**Source material:**
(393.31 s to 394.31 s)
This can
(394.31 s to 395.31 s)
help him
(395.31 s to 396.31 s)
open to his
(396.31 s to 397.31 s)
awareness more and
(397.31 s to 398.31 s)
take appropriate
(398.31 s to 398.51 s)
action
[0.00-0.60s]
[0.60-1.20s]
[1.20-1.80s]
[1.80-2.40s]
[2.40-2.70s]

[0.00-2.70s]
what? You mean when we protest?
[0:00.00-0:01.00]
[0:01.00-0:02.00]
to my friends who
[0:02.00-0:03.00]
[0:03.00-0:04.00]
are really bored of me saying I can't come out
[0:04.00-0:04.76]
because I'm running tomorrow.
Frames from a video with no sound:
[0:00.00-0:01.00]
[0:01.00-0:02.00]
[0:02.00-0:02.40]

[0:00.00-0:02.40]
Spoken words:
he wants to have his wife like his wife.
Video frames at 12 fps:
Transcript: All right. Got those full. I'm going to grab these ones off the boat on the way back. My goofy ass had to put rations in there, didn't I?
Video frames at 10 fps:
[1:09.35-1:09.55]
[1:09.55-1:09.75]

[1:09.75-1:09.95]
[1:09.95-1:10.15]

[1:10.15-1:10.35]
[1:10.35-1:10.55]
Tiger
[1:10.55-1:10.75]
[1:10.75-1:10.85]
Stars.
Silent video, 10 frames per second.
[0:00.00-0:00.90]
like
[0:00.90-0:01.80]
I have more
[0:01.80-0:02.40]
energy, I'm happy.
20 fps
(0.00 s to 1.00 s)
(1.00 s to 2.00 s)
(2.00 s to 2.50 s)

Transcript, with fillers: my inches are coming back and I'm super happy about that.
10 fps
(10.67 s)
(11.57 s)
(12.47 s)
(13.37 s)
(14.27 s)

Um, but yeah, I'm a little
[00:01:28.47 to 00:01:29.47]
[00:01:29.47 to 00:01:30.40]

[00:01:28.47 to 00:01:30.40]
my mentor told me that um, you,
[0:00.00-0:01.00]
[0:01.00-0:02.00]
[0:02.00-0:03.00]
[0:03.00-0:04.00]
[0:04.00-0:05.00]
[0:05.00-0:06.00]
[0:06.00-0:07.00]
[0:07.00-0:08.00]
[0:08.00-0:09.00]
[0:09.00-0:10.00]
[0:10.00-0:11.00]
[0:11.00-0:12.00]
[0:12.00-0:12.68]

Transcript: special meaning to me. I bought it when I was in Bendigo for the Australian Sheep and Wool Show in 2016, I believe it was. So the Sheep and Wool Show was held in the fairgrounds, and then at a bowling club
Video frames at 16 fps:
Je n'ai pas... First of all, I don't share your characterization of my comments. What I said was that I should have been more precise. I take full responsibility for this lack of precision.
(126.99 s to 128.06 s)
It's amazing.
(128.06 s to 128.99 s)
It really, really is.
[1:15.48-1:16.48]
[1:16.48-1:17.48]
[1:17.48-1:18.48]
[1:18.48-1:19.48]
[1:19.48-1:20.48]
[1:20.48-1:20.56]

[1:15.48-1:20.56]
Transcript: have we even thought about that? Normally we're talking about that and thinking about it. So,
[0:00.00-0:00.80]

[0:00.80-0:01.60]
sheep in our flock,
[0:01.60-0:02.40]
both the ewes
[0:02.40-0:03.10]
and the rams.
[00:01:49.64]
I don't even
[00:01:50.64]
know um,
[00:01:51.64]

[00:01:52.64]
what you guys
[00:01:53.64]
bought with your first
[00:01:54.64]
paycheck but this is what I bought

**About this task:** In the entries above, count each line that includes "back" and report the total with no other text.

**Reply to the exercise:** 2